The appraisal program is advancing in the Duvernay, Johnson said, where unit development costs have fallen by 35%.

Meanwhile, the Vaca Muerta development has moved into “horizontal factory mode” and well costs have been reduced by 20% since late 2014, he added. “Initial 30-day peak production rates are encouraging with some recent wells achieving rates of around 800 barrels of oil per day. The combination of lower costs and increased well recoveries has reduced unit development costs by around 30%.”

Base Buildup

Compared to greenfield projects, investments in base projects are typically less risky, have shorter cycle times and leverage existing infrastructure, Johnson said.

Chevron’s well factory operations are “legacy assets where there is a large queue of similar opportunities that lend themselves to factory mode development,” Johnson added, noting these include the Gulf of Thailand, California’s San Joaquin Valley and Indonesia. “An attractive queue of brownfield opportunities also exists in the deep water.”

In the deepwater Gulf of Mexico, about 80% of Chevron’s capital investment over the next two years is for brownfield developments, including Tahiti and Jack/St. Malo.

The break-even economics for each well is usually between $20 and $40 Brent, Johnson said. Helping to offset declines across Chevron’s base business, he added, are infill drilling and debottlenecking facilities.

However, there are some longer-cycle projects that will be needed to meet demand, Watson added before noting Chevron’s deepwater and international production successes and works in progress.

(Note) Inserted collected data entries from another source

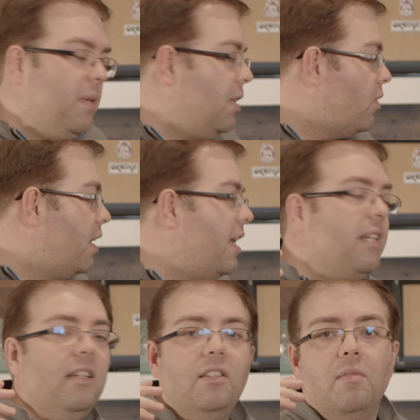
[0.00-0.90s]
either
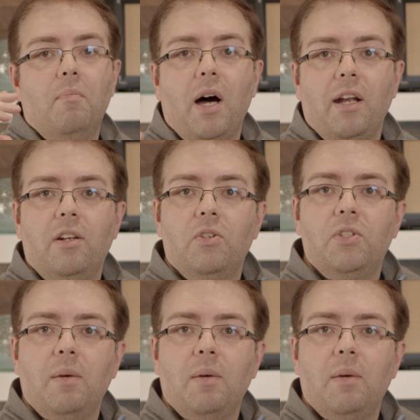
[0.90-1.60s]
connecting to monitors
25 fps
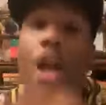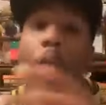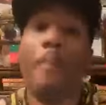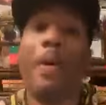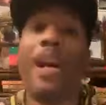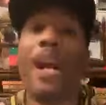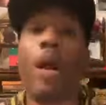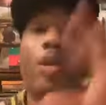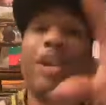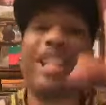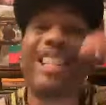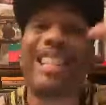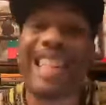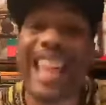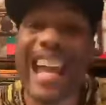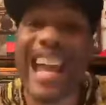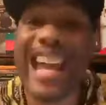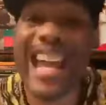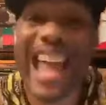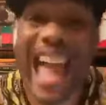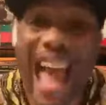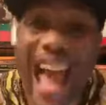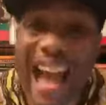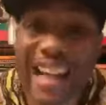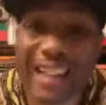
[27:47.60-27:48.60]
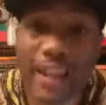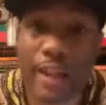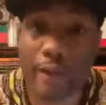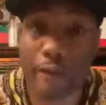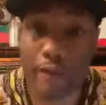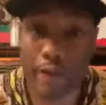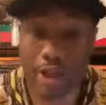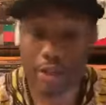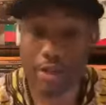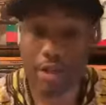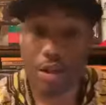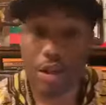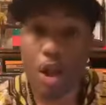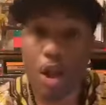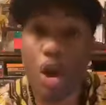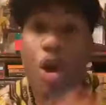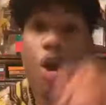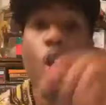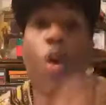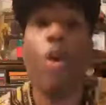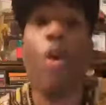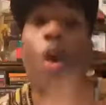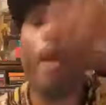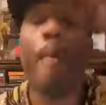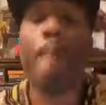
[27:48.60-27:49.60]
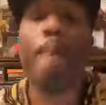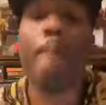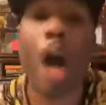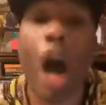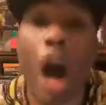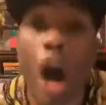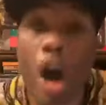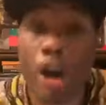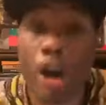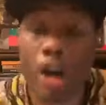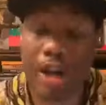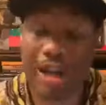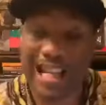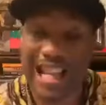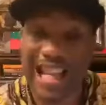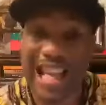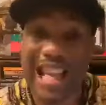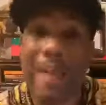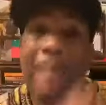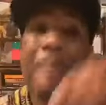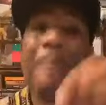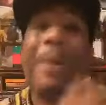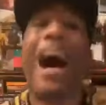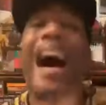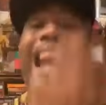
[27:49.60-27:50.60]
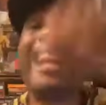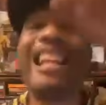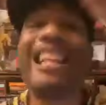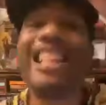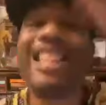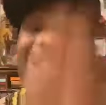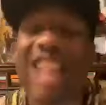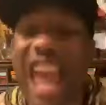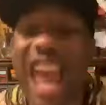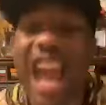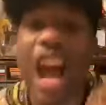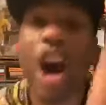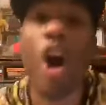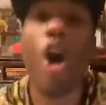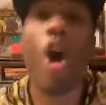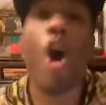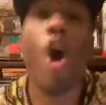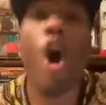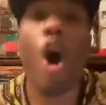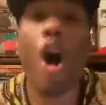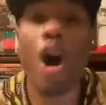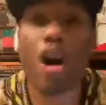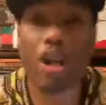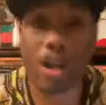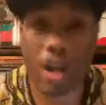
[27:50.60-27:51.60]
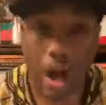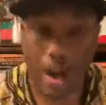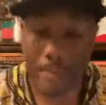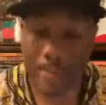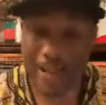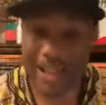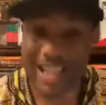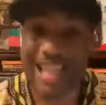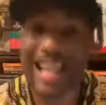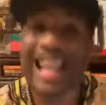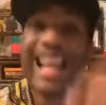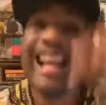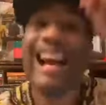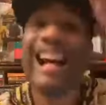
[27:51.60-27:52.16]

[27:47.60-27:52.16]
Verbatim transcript: but it was 10 activists who were murdered by the Shell Oil Company.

Chevron called the Tengiz future growth (FGP) and wellhead pressure management project (WPMP) in Kazakhstan a major brownfield opportunity. As reservoir pressures decline at the plant, Chevron said WPMP would provide additional wells and pressure boosting facilities to maintain existing production, while FGP would add production and injection trains to increase production by 250,000 to 300,000 bbl/d.

A final investment decision is expected in mid-2016, following alignment on costs and project financing, Johnson said.

Loaded Queue

Industrywide, low commodity prices among other factors have led to delayed FIDs and stalled projects. Oil and gas producers have hit the brakes on 68 upstream projects, mostly in deep water, with a combined capex of $380 billion, leaving billions of barrels of hydrocarbons in the ground, the energy consultancy Wood Mackenzie reported in January.

Most of the stalled projects are high-cost deepwater ones.

Chevron is moving forward, however, with several major projects. Besides Gorgon, which recently started LNG and condensate production with first cargo expected this month, Wheatstone LNG is on track to startup this year as well as several other major projects.

First production is expected in second-half 2016 for Alder in the Gulf of Mexico (GoM); Mafumeira Sul, offshore Angola and Bangka, offshore Indonesia. In addition, second-quarter 2016 could bring the first LNG cargo at Angola LNG as well as trains 2 and 3 at Chuandongbei in China.

Additional opportunities for growth across the globe exist. They include conventional E&A wells, such as those in Australia, Kurdistan, Suriname, Nigeria, the Republic of Congo and the GoM, as well as shale and tight oil in basins across the Americas. Focus will be greater on the latter.

“There will be selective long-cycle projects, but I think we will be turning to a more traditional ratio,” Watson said. “If anything, there is potential to the upside with the shale and tight oil opportunity that might not have been envisioned eight or 10 years ago.”